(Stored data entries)
◆ ◆ ◆ ◆ ◆
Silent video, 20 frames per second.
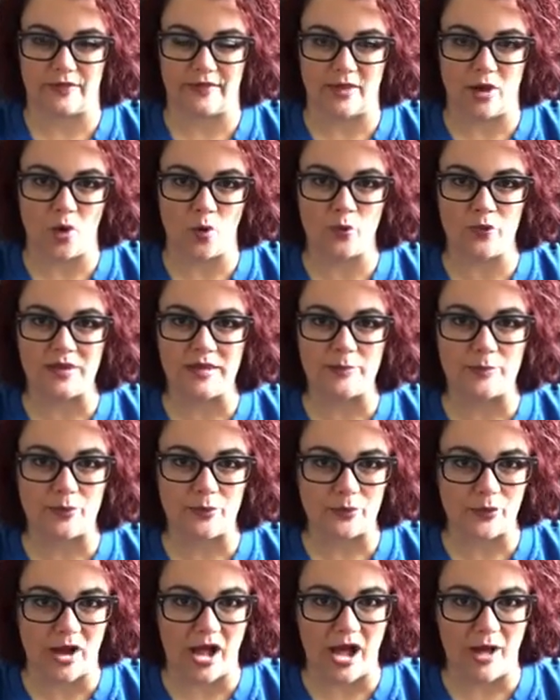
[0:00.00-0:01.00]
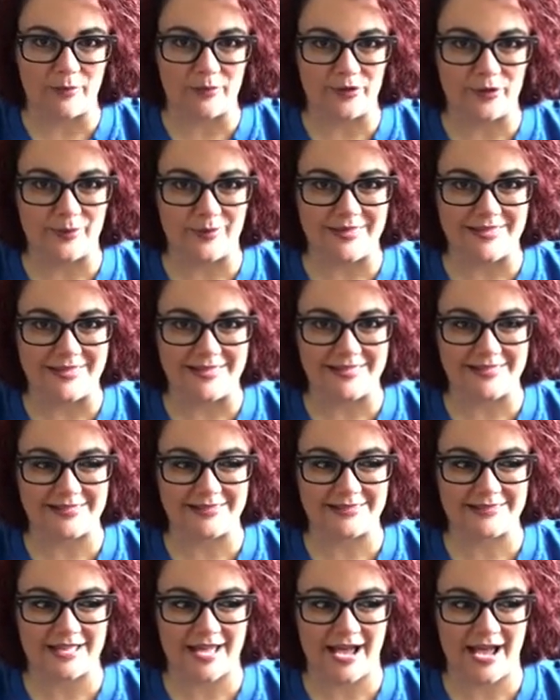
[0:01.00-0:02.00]
The only problem
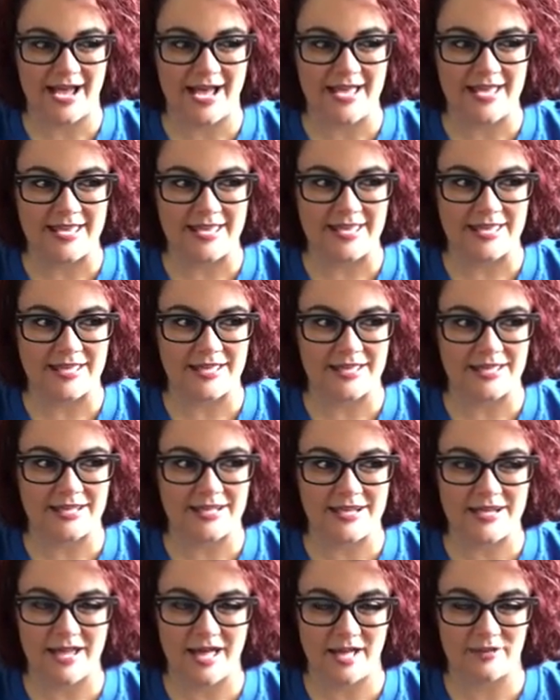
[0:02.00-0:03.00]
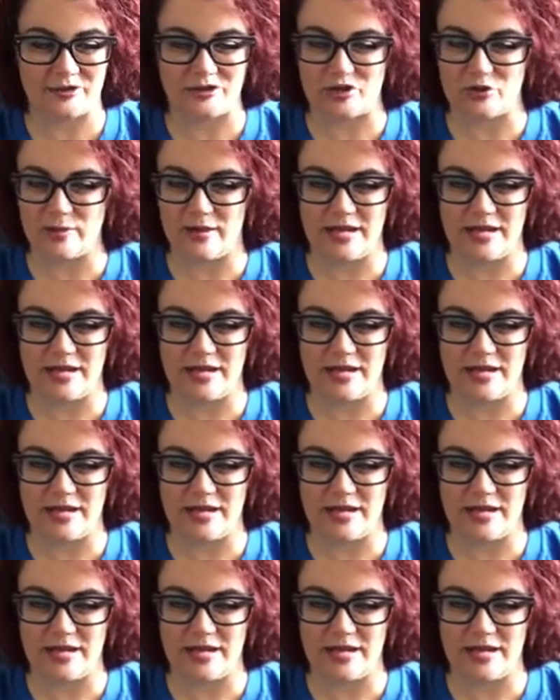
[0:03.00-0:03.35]
is not too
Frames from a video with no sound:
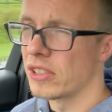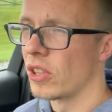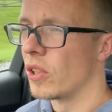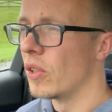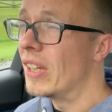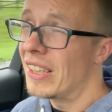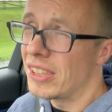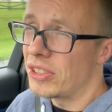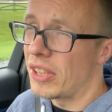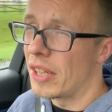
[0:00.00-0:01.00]
So,
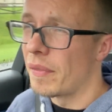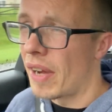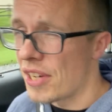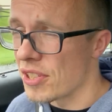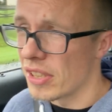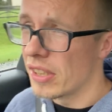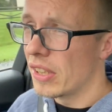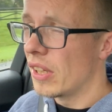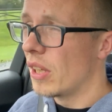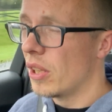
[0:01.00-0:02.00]
as you can
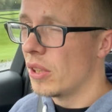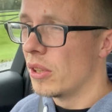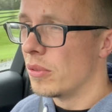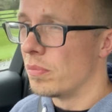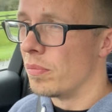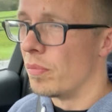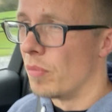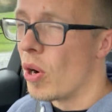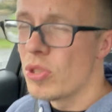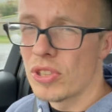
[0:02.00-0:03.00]

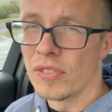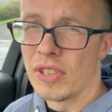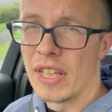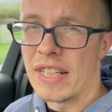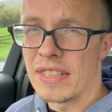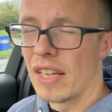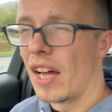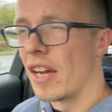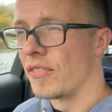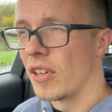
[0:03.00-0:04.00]
imagine, most of the days in
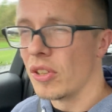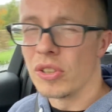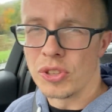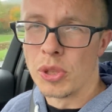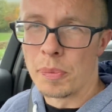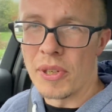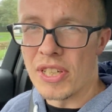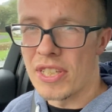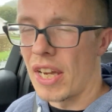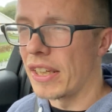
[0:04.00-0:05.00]
life are not super
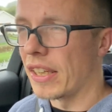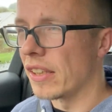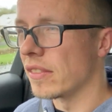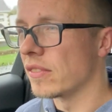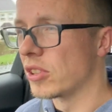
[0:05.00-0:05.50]
exciting.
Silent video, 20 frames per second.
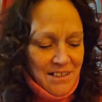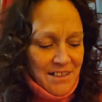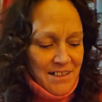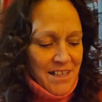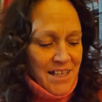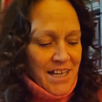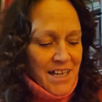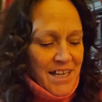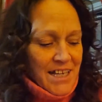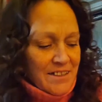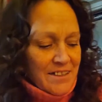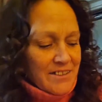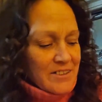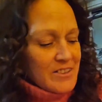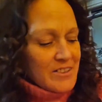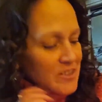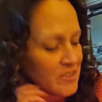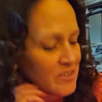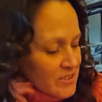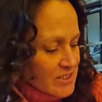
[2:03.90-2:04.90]
Hayner,
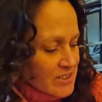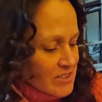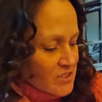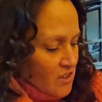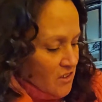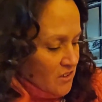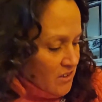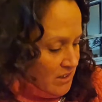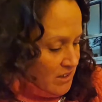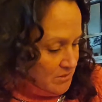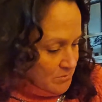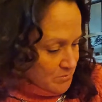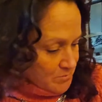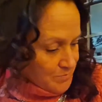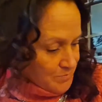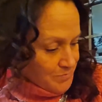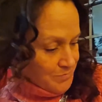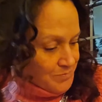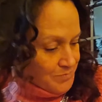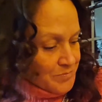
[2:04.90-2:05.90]
you're a star.
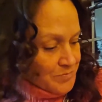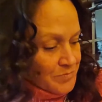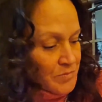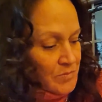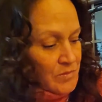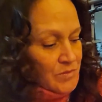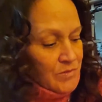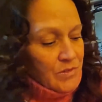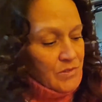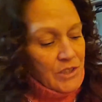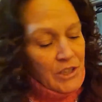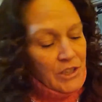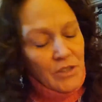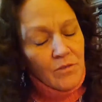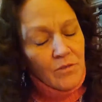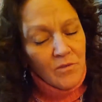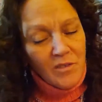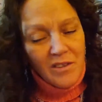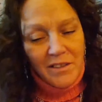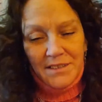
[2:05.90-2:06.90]
Do you
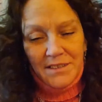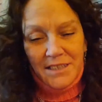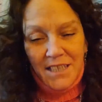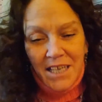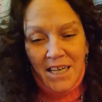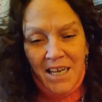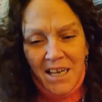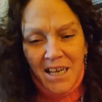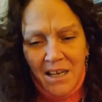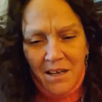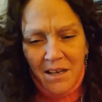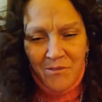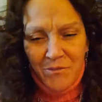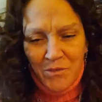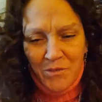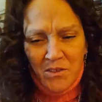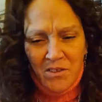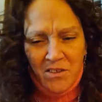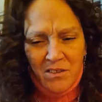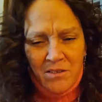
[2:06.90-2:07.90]
want to have
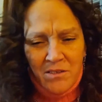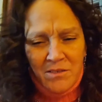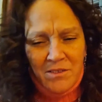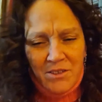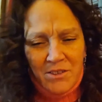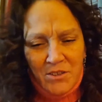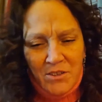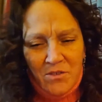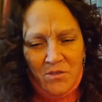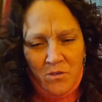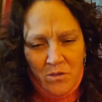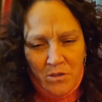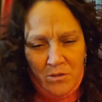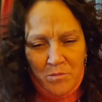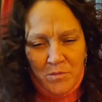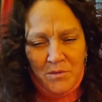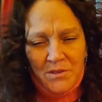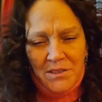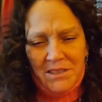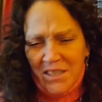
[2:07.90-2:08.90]
your horrible
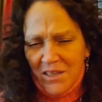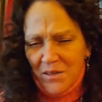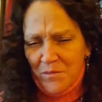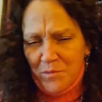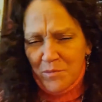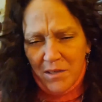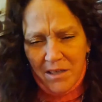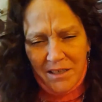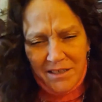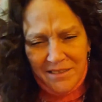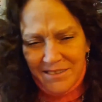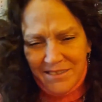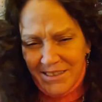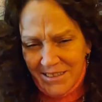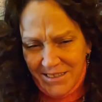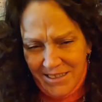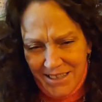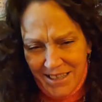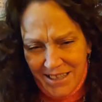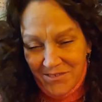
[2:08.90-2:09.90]
scope read or you
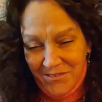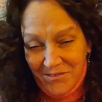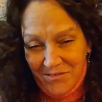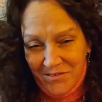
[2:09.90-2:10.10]
don't?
◆ ◆ ◆ ◆ ◆
## [AIM OF THE TASK]
Copy every record exactly, without the pictures.

## [ANSWER BOX]
Silent video, 20 frames per second.
[0:00.00-0:01.00]
[0:01.00-0:02.00]
The only problem
[0:02.00-0:03.00]
[0:03.00-0:03.35]
is not too
Frames from a video with no sound:
[0:00.00-0:01.00]
So,
[0:01.00-0:02.00]
as you can
[0:02.00-0:03.00]

[0:03.00-0:04.00]
imagine, most of the days in
[0:04.00-0:05.00]
life are not super
[0:05.00-0:05.50]
exciting.
Silent video, 20 frames per second.
[2:03.90-2:04.90]
Hayner,
[2:04.90-2:05.90]
you're a star.
[2:05.90-2:06.90]
Do you
[2:06.90-2:07.90]
want to have
[2:07.90-2:08.90]
your horrible
[2:08.90-2:09.90]
scope read or you
[2:09.90-2:10.10]
don't?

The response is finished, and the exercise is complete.